A mint copy apart from rev owner name inscribed discretely Like New.
`Taubman delivers a political and biographical tour de force, something approaching a definitive work’ Simon Sebag-Montefiore, The Financial Times
`Outstanding, superbly gripping and surely definitive’ Daily Telegraph
‘Taubman has produced an utterly convincing picture of the contradictory Khrushchev, from his peasant origins and meteoric rise, through purges, politburo plotting, brave de-Stalinisation and the erratic, blustering, bull-in-a-china-shop style that eventually alienated his colleagues and took the world to the brink of Armageddon over Cuba’ SUNDAY TIMES
`Unlikely to be surpassed any time soon either in richness or complexity . . . [A] monumental biography’ New York Times
William Taubman’s brilliant biography of one of the key figures of the Soviet Union is a study in contrasts — how the boy from a peasant background rose to the heights of power; how a single-minded, ambitious political player survived twenty years under Stalin; how he opened up to the West after Stalin’s death and yet brought the world close to oblivion in the Cuban Missile Crisis.

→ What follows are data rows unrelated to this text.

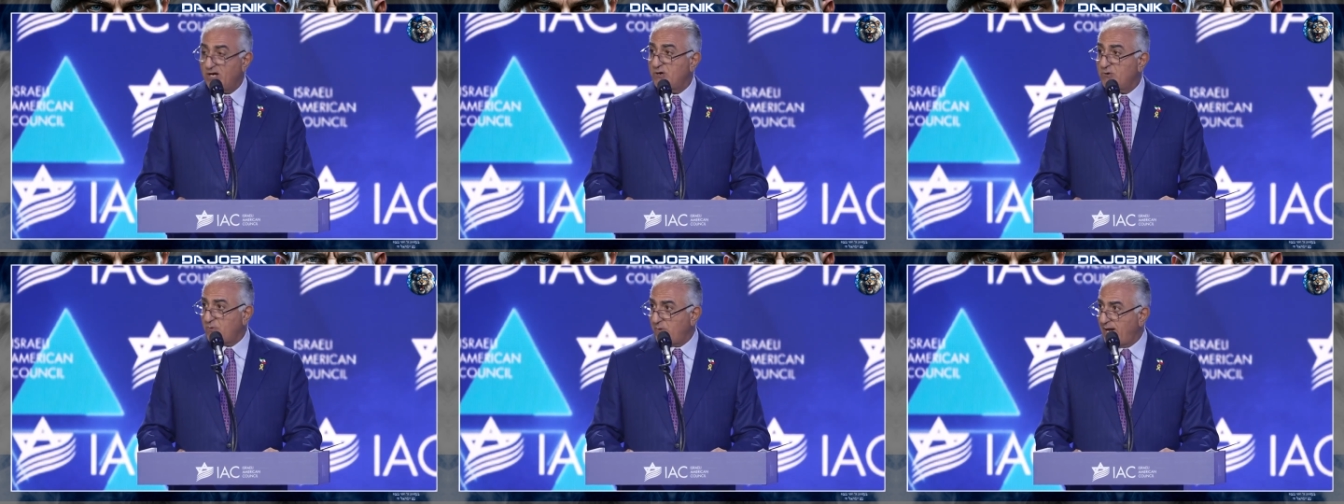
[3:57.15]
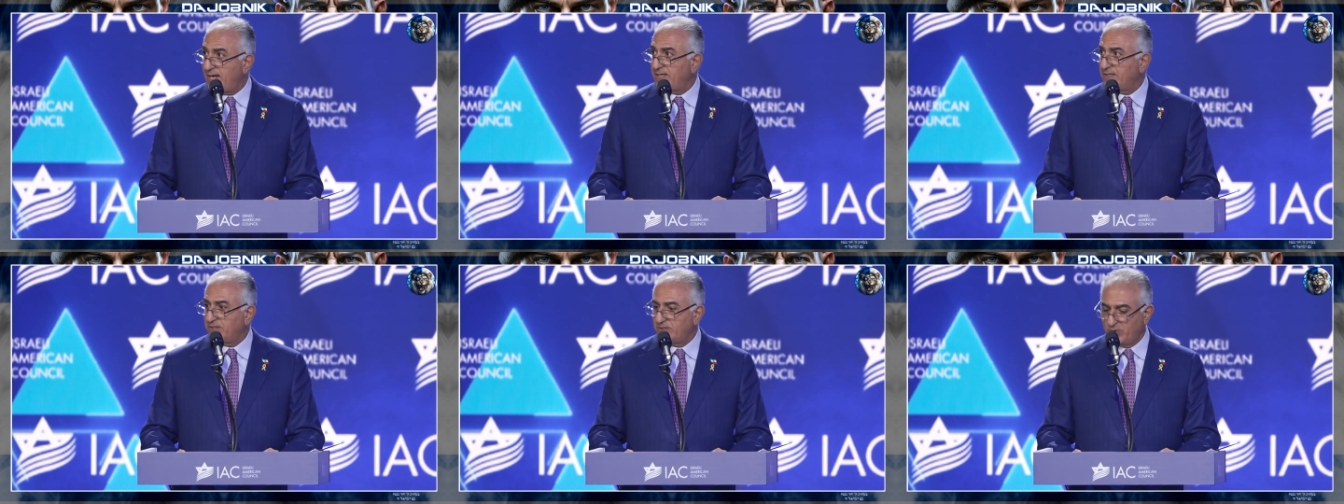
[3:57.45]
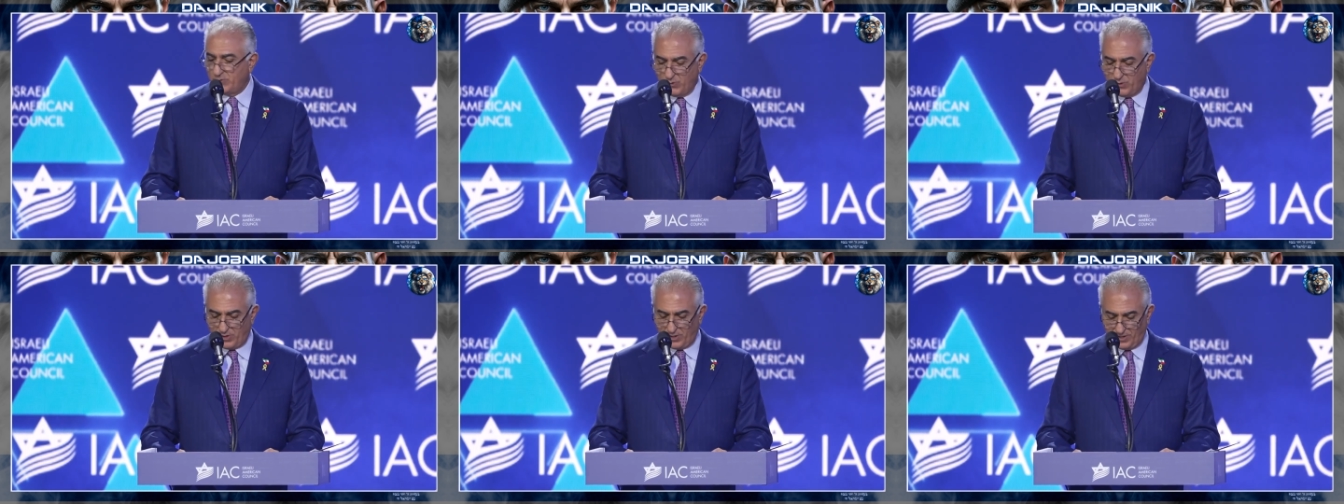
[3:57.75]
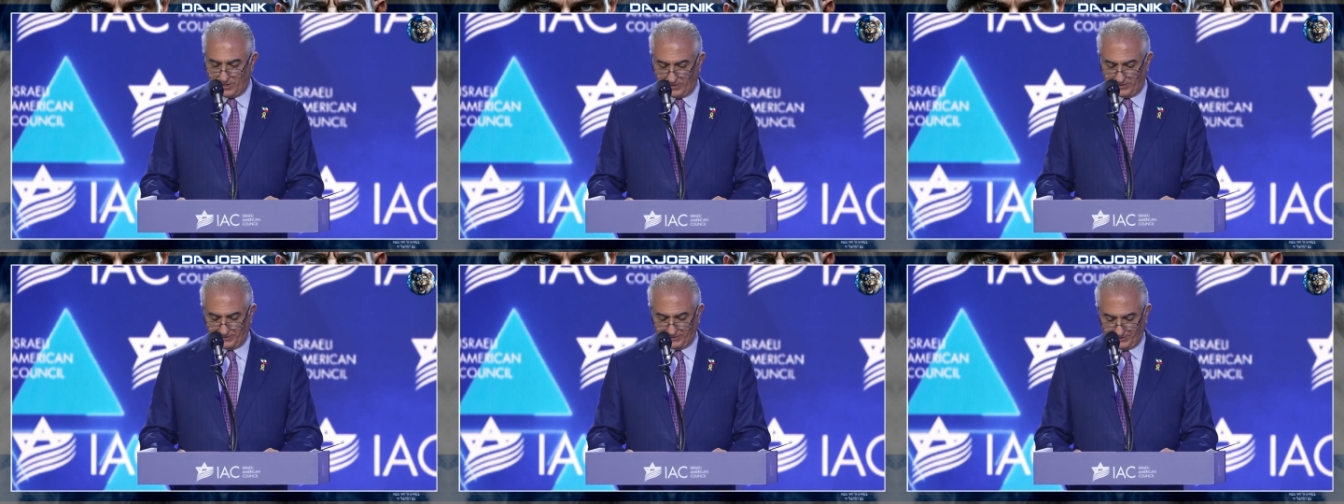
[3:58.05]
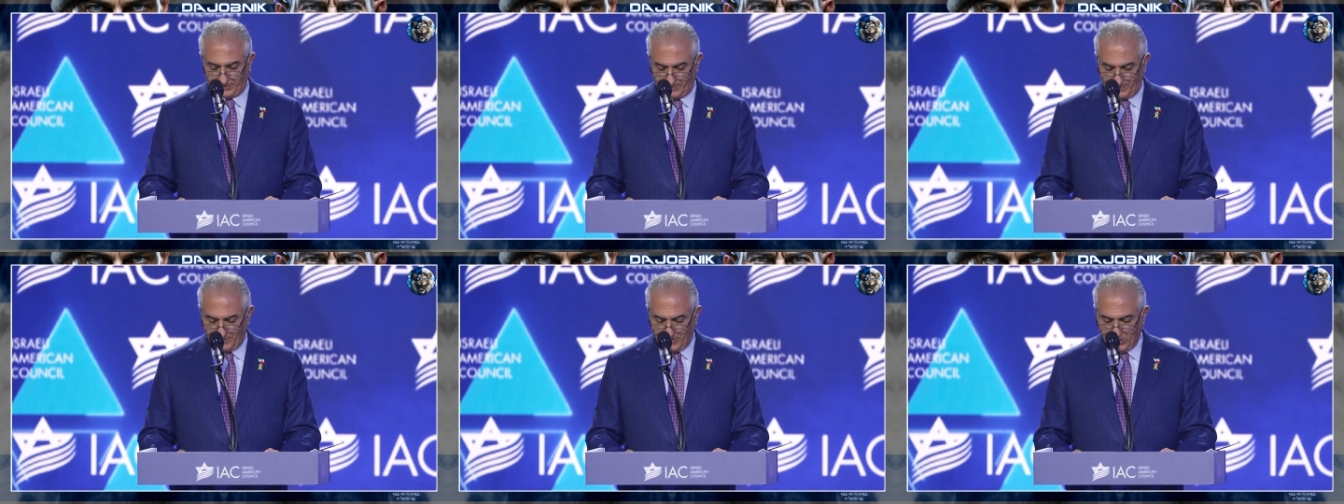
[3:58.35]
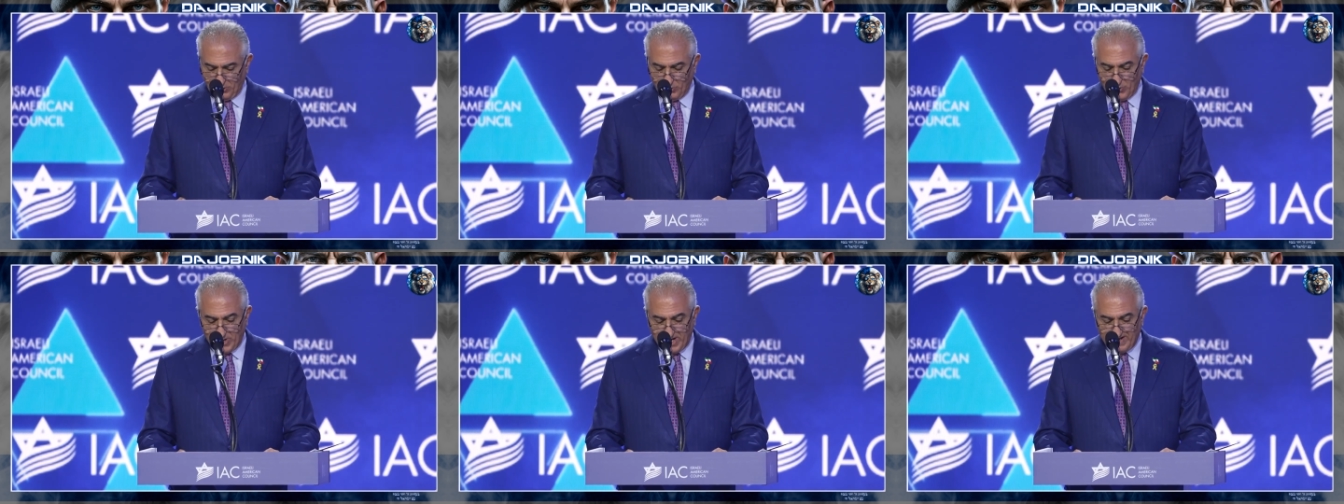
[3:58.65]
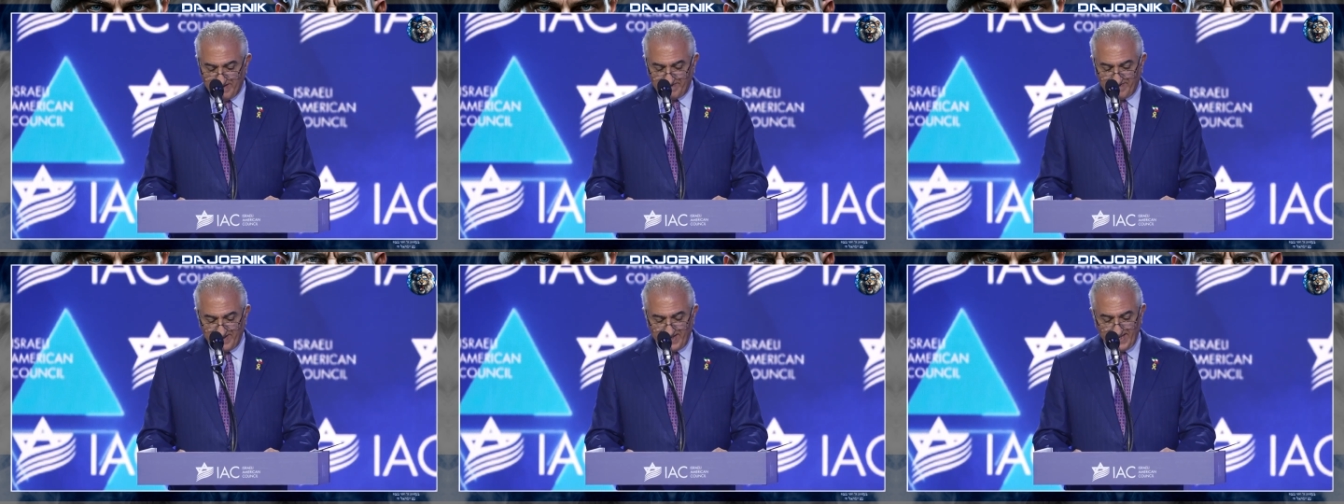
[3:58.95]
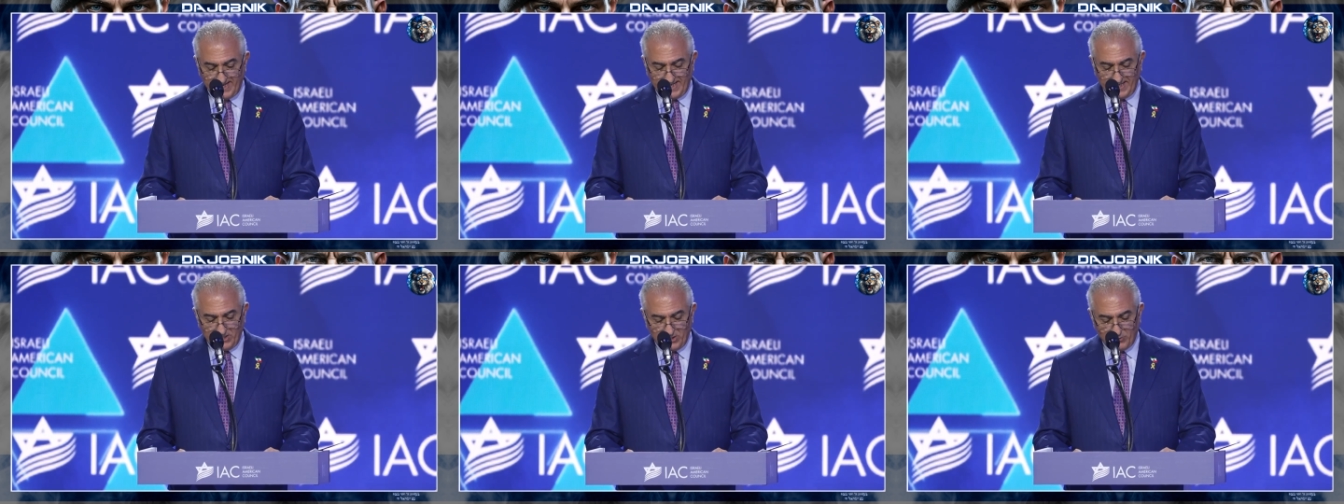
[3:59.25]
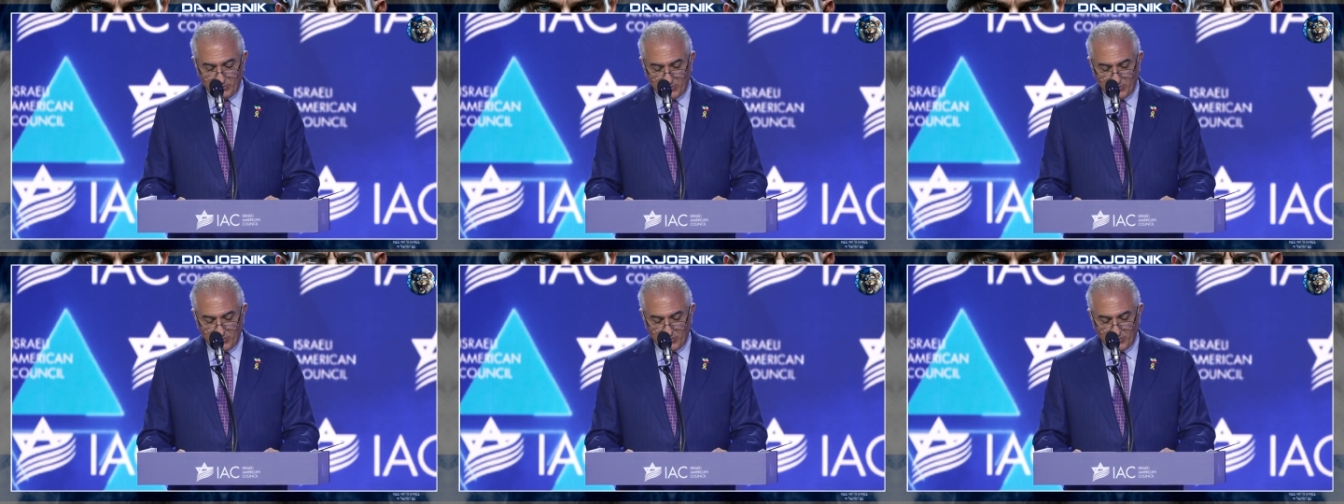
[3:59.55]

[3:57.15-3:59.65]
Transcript: around the world, waving in the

What emerges is a fascinating picture of a man constantly torn between benevolence and malevolence — a man who made himself cultured and yet who could never really escape his image as a bullying country bumpkin (most famously demonstrated by his interruption of Macmillan’s speech to the UN in 1960 by banging his shoe on the table — the urbane Macmillan responded, ‘Mr President, perhaps we could have a translation, I could not quite follow’). William Taubman has previously edited collections of Nikita Khrushchev’s speeches and reminiscences and is completely immersed in this subject — his biography is likely to remain the standard work for years to come.